Early researches on Web page segmentation are based on the structure of a Web page. This template-based method focused on measuring the structural similarities among the DOM trees of Web pages. A pitfall of this method is that it is impossible to segment information contained in a tree node because the template-based method recognizes only the structural information, not the content, of DOM tree nodes. It also needs qualitative and quantitative training examples to cover real-world situations. To overcome these difficulties, another approach was proposed by using the visual information in a Web page. This vision-based segmentation method exploits visual clues such as font size, font color, background color, spaces between paragraphs, etc.
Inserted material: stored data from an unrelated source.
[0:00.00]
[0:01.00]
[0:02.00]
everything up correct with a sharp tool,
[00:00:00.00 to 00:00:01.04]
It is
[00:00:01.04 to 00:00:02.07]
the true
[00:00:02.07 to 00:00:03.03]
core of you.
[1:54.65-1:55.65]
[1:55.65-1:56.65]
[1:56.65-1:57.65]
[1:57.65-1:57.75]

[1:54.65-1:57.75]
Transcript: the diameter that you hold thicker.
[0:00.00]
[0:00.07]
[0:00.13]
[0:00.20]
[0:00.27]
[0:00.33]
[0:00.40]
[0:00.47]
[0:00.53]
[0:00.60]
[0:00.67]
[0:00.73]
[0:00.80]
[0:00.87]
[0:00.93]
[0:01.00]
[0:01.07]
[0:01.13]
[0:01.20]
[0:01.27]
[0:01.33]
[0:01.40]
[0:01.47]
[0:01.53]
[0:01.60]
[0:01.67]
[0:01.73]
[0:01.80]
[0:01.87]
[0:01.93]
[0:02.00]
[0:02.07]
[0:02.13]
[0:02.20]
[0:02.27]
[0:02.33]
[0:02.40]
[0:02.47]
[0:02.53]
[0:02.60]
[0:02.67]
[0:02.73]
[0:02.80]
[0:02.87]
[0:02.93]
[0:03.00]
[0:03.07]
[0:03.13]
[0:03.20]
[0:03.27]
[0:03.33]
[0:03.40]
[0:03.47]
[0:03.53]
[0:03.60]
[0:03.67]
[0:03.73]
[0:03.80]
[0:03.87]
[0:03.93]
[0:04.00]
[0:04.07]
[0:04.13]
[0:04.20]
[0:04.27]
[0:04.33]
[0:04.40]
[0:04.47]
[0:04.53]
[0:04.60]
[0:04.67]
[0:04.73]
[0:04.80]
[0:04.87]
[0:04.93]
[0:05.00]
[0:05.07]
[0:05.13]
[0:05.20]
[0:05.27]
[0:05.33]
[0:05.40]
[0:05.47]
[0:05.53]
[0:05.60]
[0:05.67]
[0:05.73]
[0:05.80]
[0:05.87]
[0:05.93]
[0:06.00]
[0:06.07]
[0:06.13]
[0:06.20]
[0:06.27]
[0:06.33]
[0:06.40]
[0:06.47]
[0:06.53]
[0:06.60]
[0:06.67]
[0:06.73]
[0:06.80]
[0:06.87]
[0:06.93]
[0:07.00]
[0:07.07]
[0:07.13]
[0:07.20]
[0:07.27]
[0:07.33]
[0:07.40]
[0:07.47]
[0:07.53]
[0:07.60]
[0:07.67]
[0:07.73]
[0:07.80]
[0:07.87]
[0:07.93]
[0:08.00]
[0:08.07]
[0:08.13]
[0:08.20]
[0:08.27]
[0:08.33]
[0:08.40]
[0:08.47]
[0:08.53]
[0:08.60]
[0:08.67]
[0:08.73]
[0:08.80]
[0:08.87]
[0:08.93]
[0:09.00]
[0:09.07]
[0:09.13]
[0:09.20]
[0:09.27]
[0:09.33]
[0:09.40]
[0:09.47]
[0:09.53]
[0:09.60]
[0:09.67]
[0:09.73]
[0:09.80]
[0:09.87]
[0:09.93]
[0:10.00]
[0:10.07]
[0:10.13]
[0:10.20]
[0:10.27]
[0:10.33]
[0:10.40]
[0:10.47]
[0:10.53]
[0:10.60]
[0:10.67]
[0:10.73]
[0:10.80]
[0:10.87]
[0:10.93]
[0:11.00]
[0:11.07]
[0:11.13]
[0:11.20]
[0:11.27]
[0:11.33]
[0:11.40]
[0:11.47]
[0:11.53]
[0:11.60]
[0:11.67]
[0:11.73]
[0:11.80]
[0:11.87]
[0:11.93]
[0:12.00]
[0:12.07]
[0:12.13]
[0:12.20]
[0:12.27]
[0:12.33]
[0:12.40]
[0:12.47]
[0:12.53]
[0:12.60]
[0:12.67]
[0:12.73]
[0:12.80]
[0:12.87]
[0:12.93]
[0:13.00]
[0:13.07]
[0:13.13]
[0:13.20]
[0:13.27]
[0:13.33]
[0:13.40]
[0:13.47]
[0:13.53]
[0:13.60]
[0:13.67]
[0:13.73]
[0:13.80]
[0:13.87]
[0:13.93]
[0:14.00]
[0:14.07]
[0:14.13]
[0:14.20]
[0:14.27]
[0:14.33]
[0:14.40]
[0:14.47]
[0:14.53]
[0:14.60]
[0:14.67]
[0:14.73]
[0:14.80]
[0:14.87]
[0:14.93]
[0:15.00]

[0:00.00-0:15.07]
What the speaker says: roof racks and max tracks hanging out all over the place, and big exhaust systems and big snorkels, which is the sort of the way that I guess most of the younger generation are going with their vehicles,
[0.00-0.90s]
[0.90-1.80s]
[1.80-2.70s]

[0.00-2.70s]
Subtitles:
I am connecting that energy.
Despite some successes, this vision-based method relies heavily on heuristic rules, which makes it difficult to cope with a dynamic Web environment where the structure and visual information of Web pages are often changing. To resolve these problems, this paper proposes a new method of Web page segmentation by recognizing repetitive tag patterns in the DOM tree structure of a page. We call these repetitive HTML tag patterns key patterns. This idea mainly comes from the observation that Web designers usually build a Web page with structural and repetitive layouts to provide consistent information. Even for some personal homepages and article pages that maintain no structural layout, we are still able to segment them by using the patterns.

Contributed Paper Manuscript received March 16, 2010 Current version published 06 29 2010; Electronic version published 07 06 2010.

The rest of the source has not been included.